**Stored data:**
--

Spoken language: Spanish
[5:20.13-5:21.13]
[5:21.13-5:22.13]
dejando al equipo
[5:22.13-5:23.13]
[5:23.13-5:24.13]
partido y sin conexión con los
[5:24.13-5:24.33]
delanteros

--

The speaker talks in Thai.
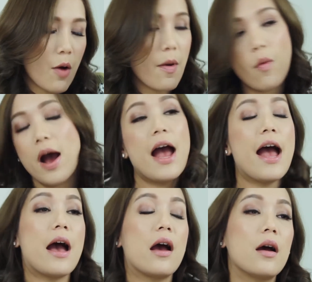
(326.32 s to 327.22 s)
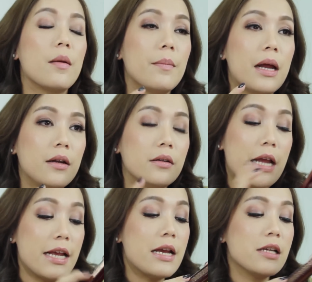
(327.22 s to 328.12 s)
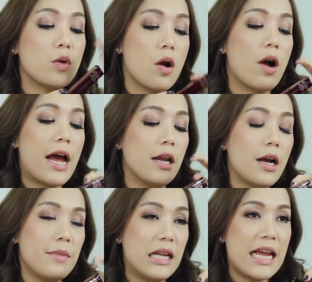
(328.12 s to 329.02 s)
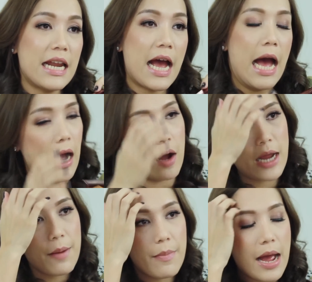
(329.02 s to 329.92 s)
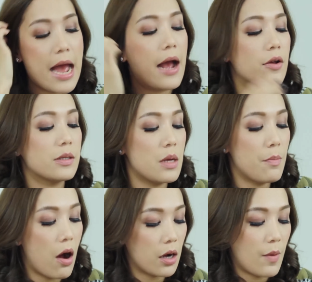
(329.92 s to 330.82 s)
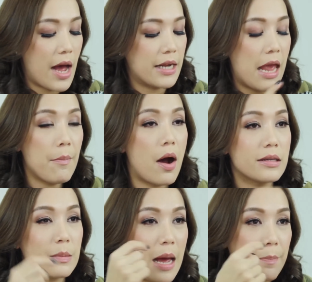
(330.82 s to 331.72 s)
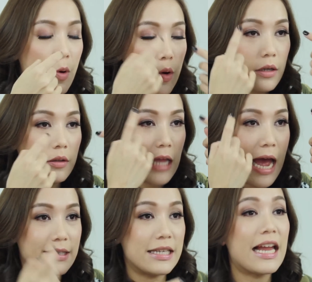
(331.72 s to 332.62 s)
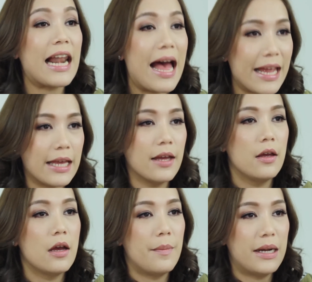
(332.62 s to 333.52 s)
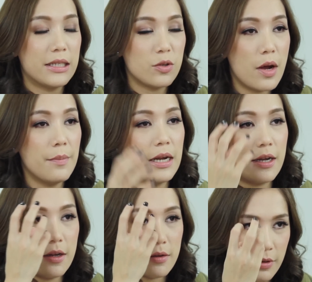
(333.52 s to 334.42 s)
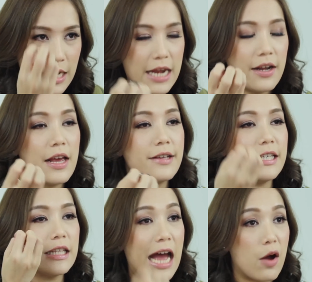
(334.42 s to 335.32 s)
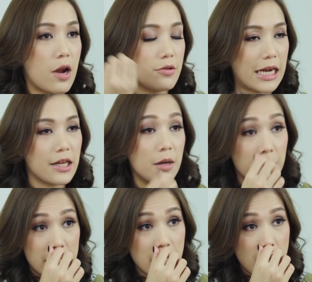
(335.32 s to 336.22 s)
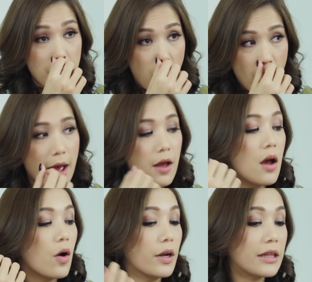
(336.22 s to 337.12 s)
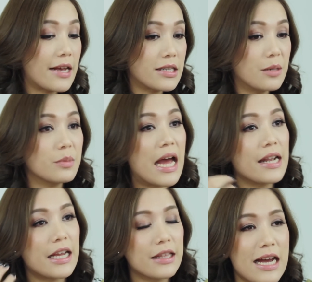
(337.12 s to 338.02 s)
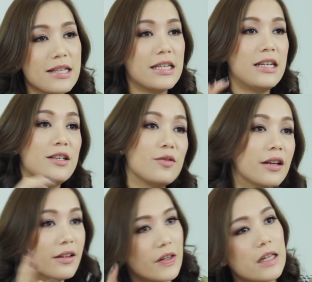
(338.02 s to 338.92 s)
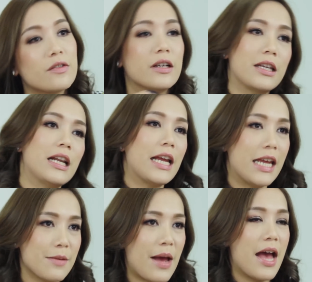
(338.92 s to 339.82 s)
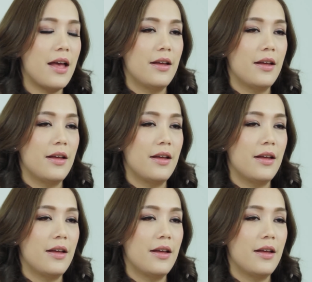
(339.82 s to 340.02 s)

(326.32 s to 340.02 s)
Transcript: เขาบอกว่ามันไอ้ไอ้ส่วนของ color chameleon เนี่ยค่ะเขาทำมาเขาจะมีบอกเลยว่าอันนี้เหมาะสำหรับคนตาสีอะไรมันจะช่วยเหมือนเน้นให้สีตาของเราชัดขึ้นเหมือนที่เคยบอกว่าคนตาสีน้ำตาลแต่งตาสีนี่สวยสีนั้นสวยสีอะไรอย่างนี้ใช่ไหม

--

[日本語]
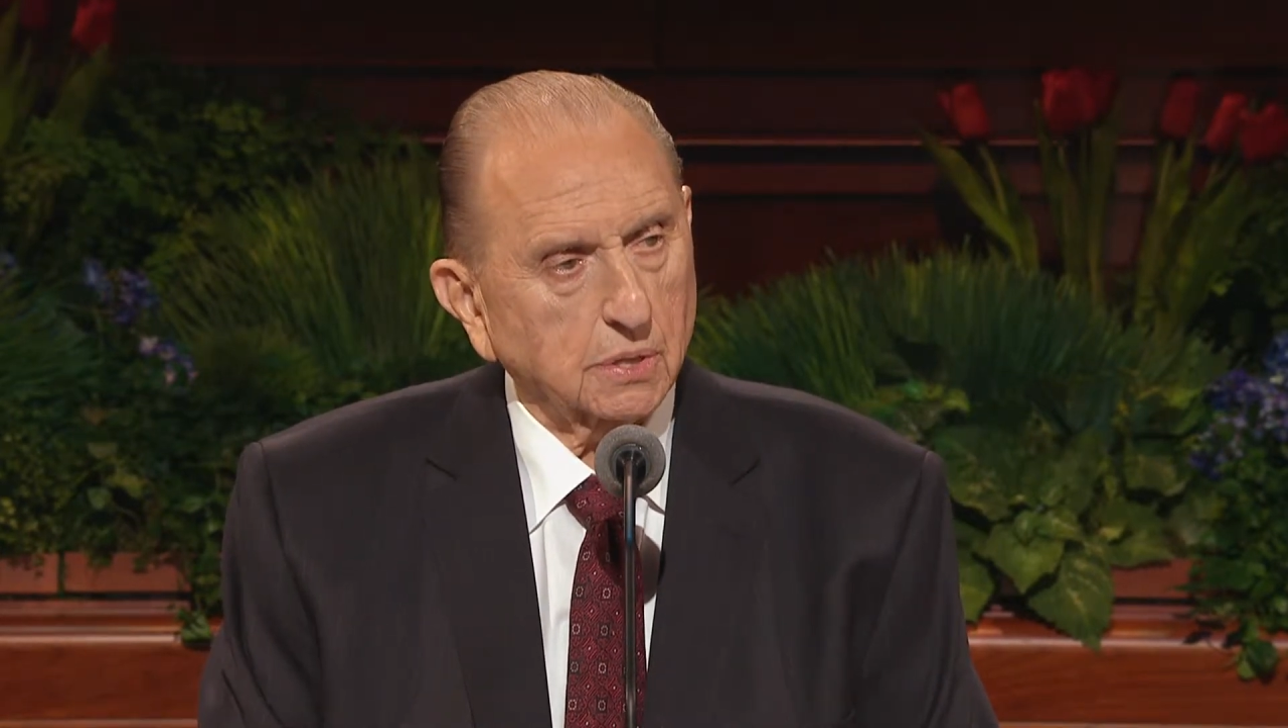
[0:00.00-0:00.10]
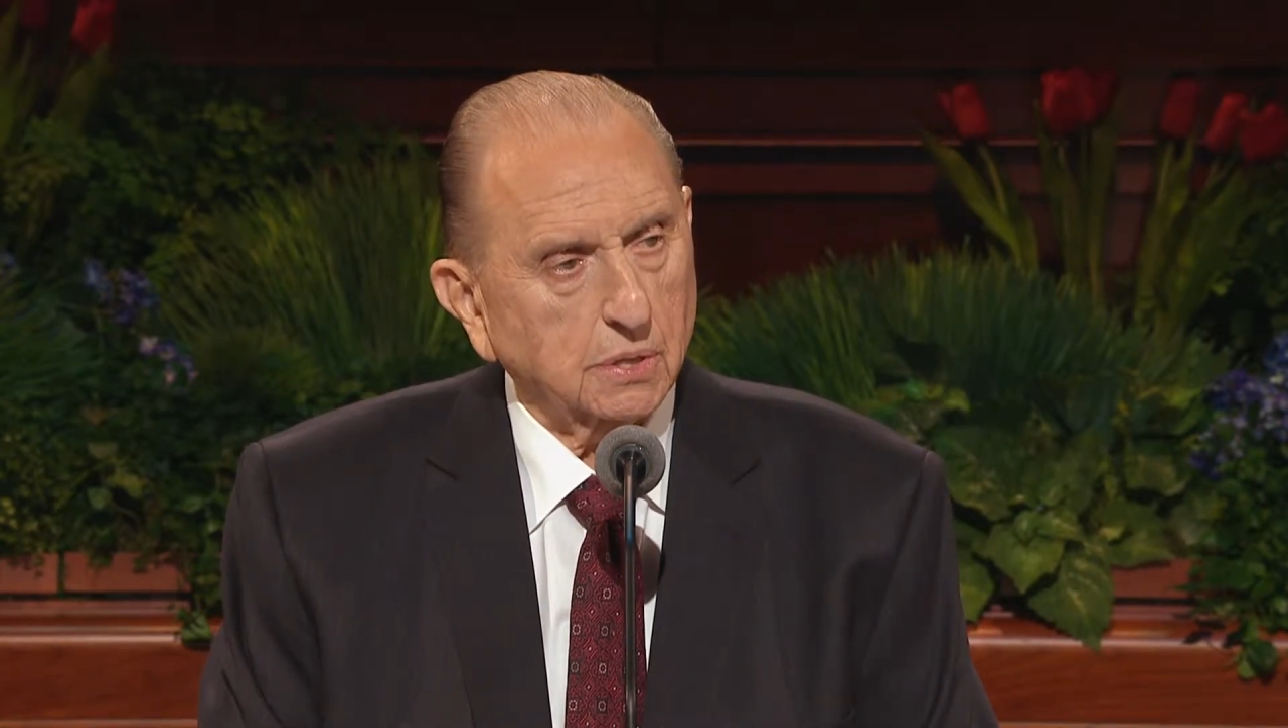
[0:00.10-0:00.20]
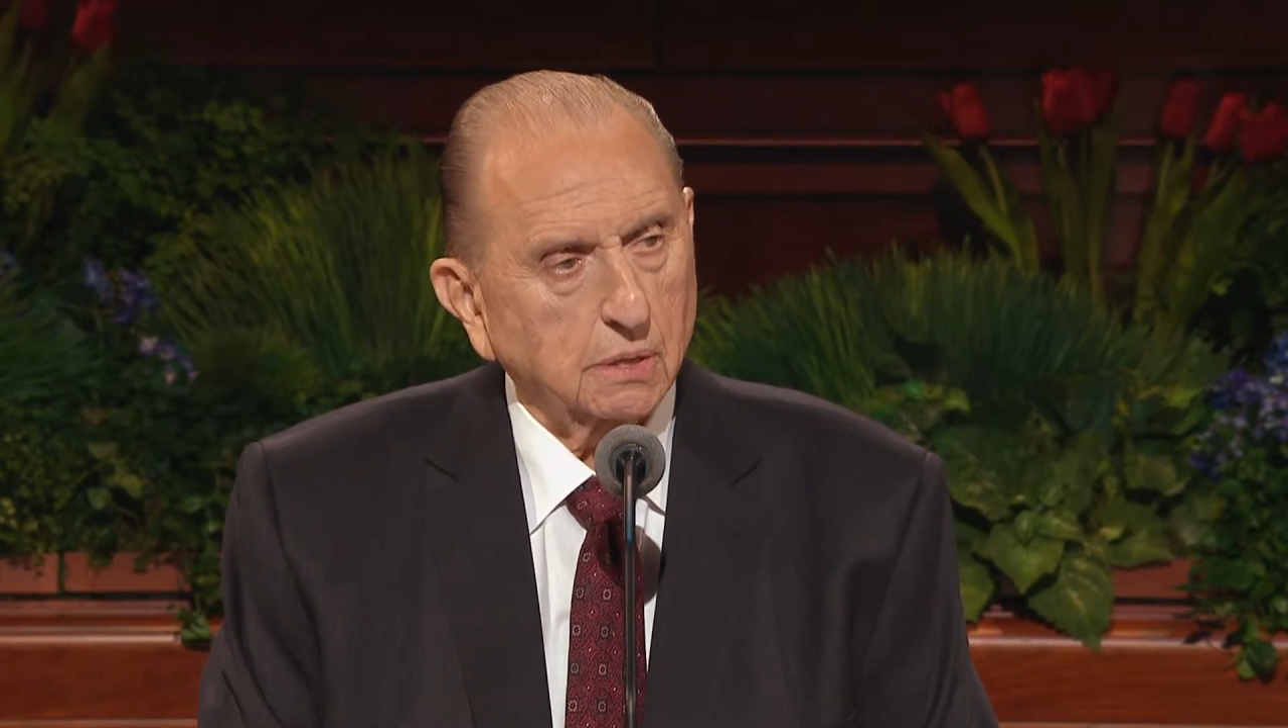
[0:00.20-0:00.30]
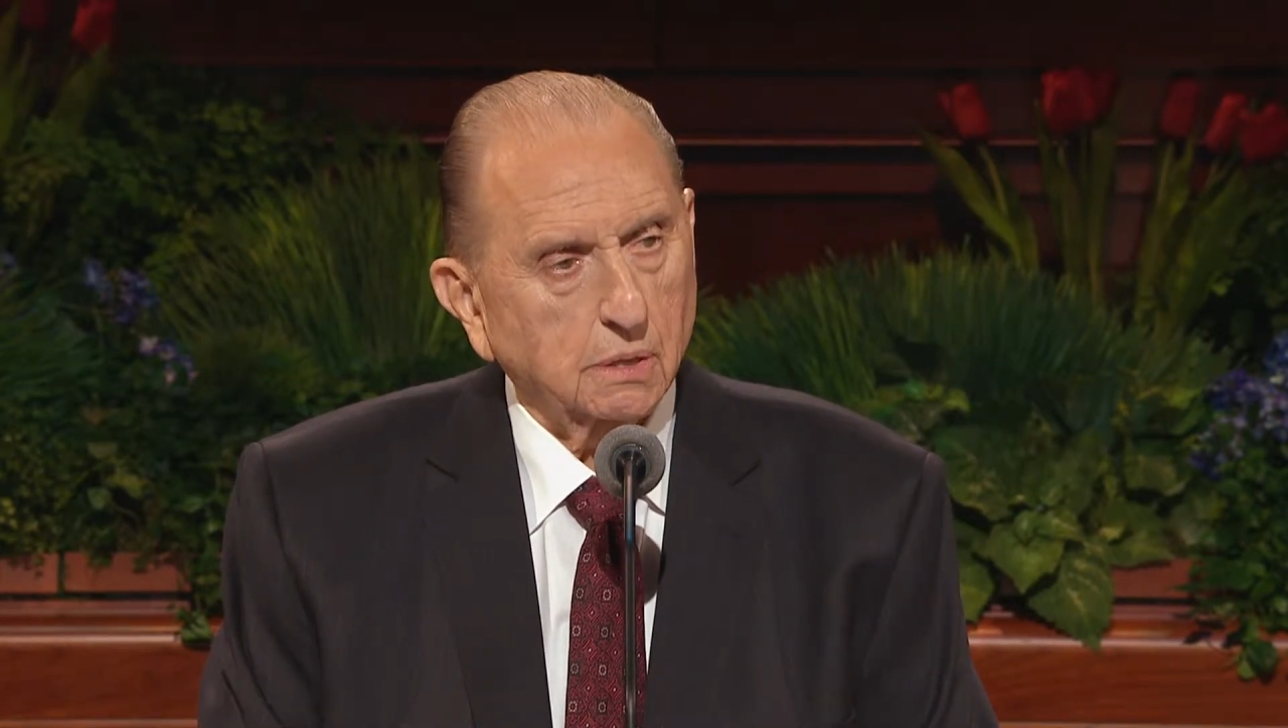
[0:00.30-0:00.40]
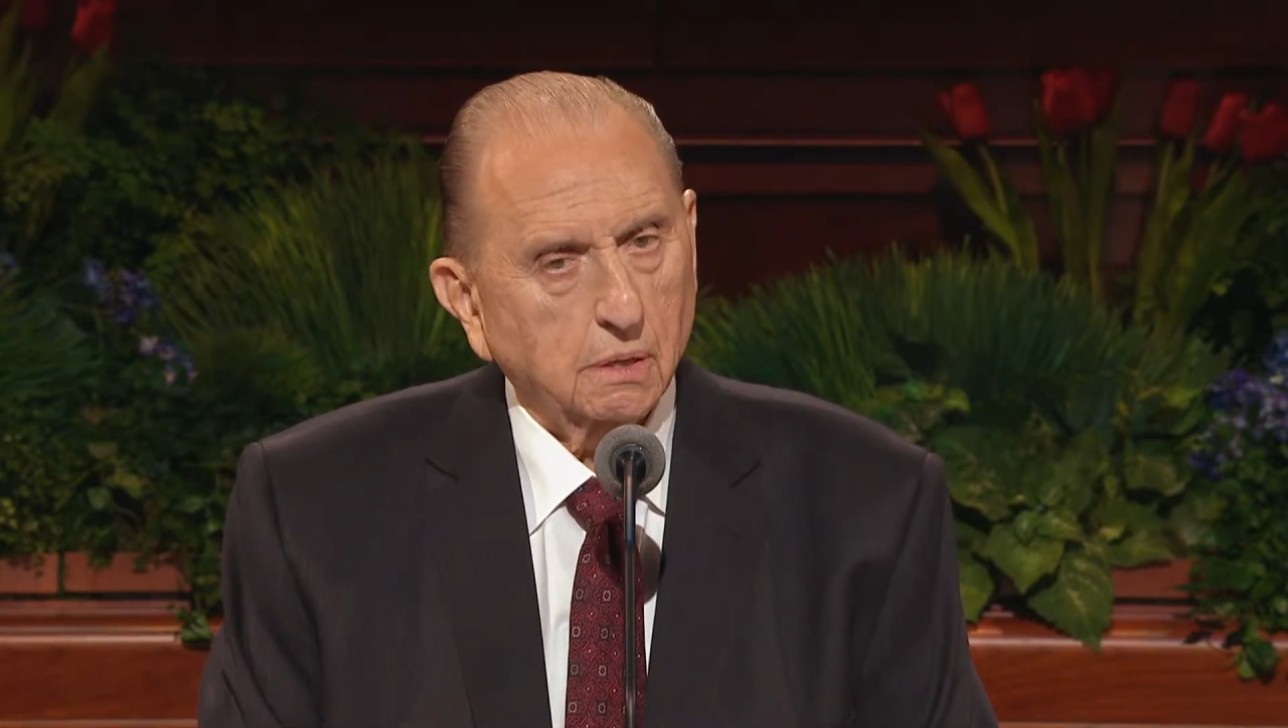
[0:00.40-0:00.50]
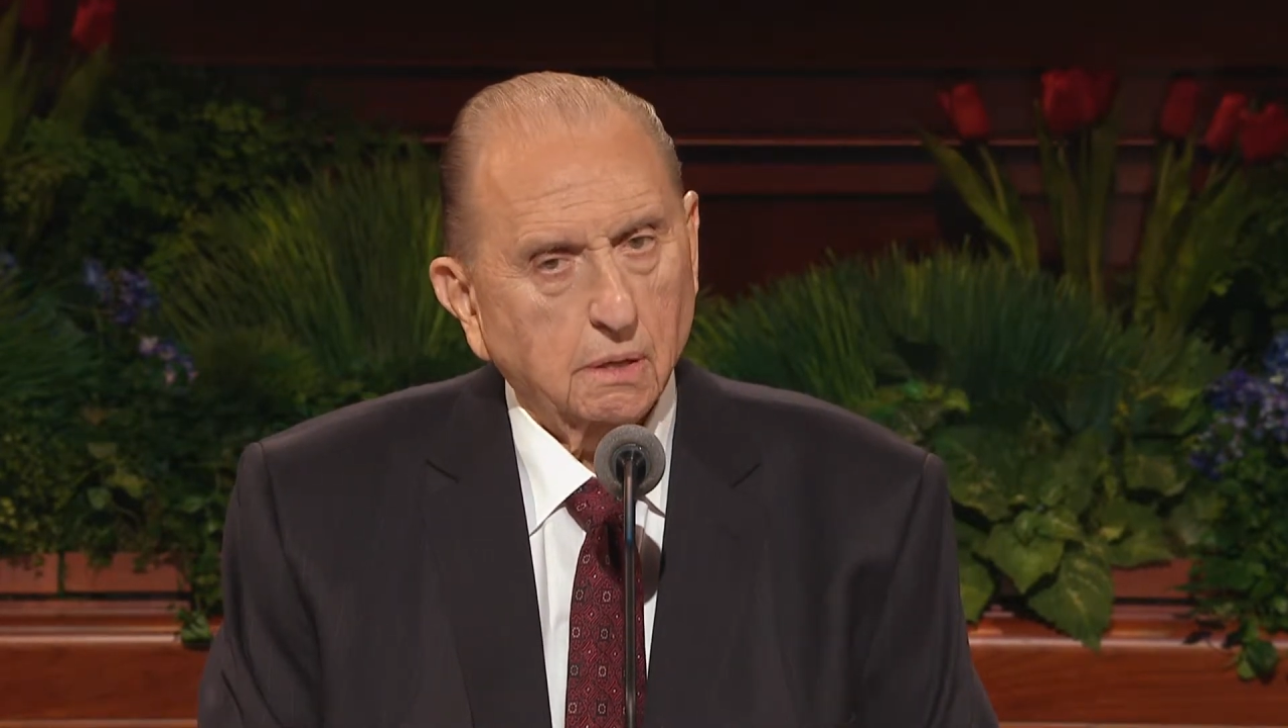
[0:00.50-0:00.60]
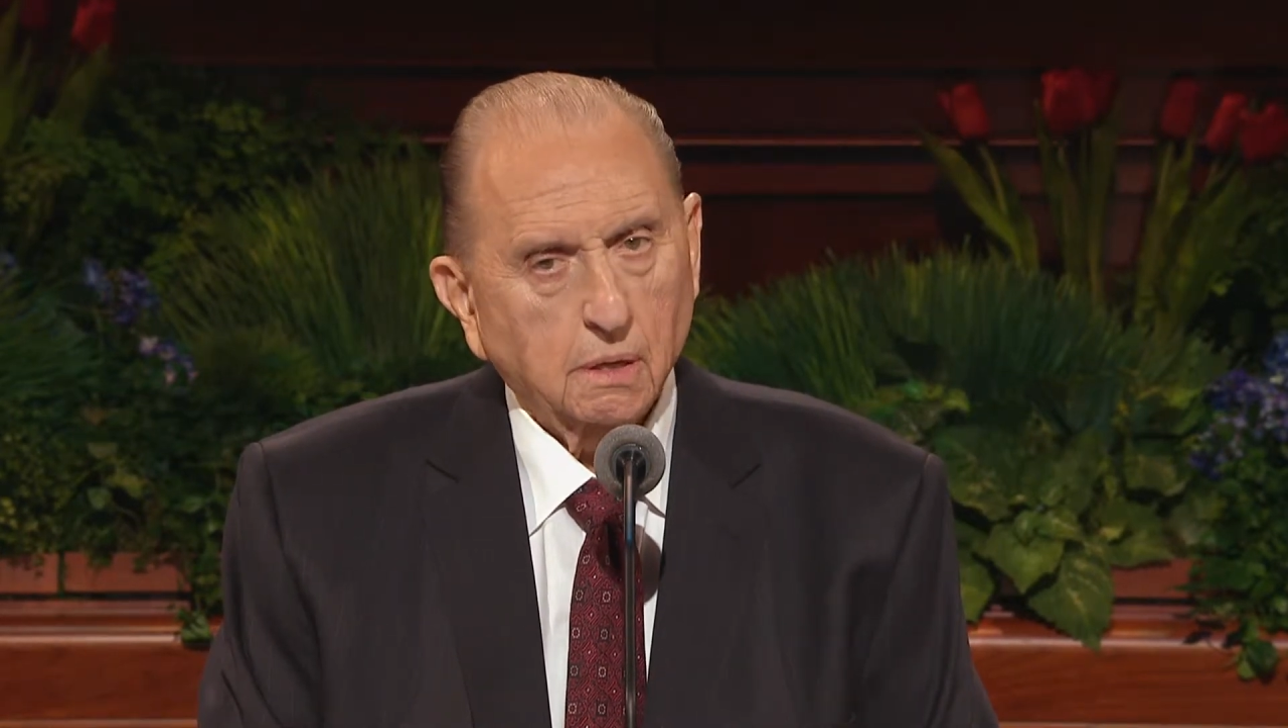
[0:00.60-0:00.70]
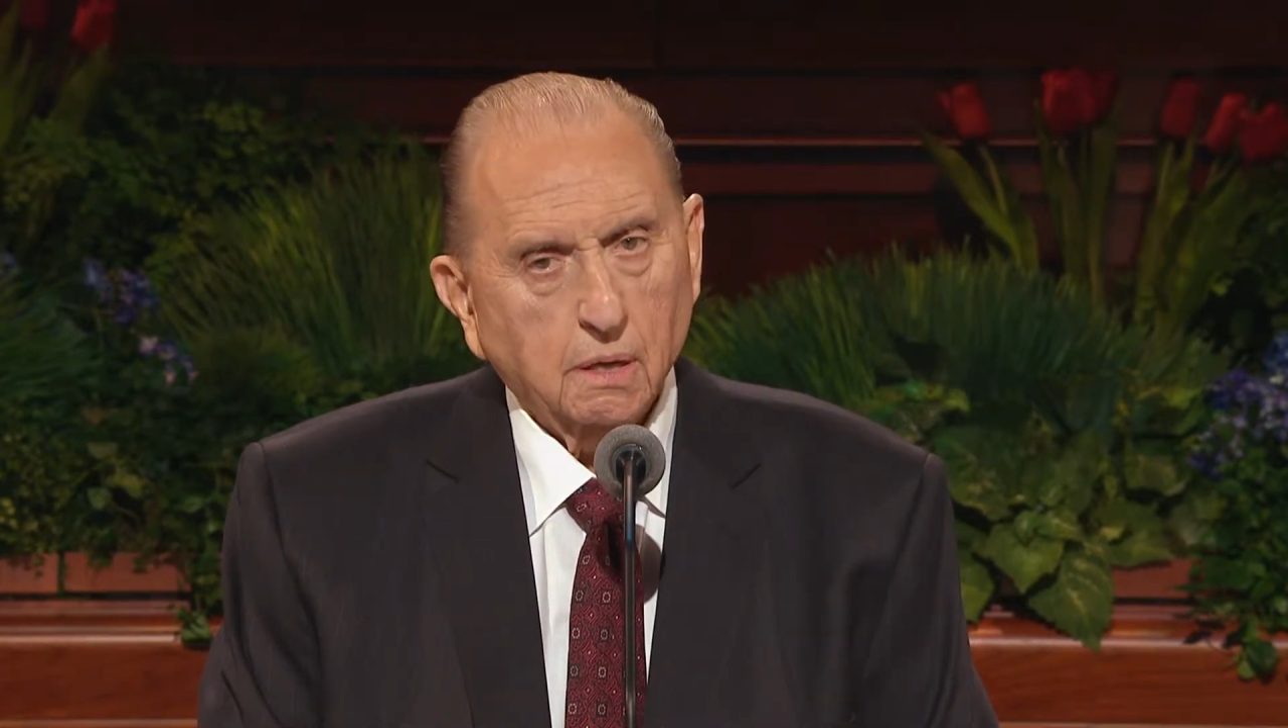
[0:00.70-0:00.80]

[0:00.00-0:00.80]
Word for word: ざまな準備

--

**TO DO:**
Would you please reproduce the entries above, starting at the line with "The speaker talks in Thai." and stopping after the line with "Transcript: เขาบอกว่ามันไอ้ไอ้ส่วนของ color"? Omit any pictures.

**WRITTEN RESPONSE:**
The speaker talks in Thai.
(326.32 s to 327.22 s)
(327.22 s to 328.12 s)
(328.12 s to 329.02 s)
(329.02 s to 329.92 s)
(329.92 s to 330.82 s)
(330.82 s to 331.72 s)
(331.72 s to 332.62 s)
(332.62 s to 333.52 s)
(333.52 s to 334.42 s)
(334.42 s to 335.32 s)
(335.32 s to 336.22 s)
(336.22 s to 337.12 s)
(337.12 s to 338.02 s)
(338.02 s to 338.92 s)
(338.92 s to 339.82 s)
(339.82 s to 340.02 s)

(326.32 s to 340.02 s)
Transcript: เขาบอกว่ามันไอ้ไอ้ส่วนของ color chameleon เนี่ยค่ะเขาทำมาเขาจะมีบอกเลยว่าอันนี้เหมาะสำหรับคนตาสีอะไรมันจะช่วยเหมือนเน้นให้สีตาของเราชัดขึ้นเหมือนที่เคยบอกว่าคนตาสีน้ำตาลแต่งตาสีนี่สวยสีนั้นสวยสีอะไรอย่างนี้ใช่ไหม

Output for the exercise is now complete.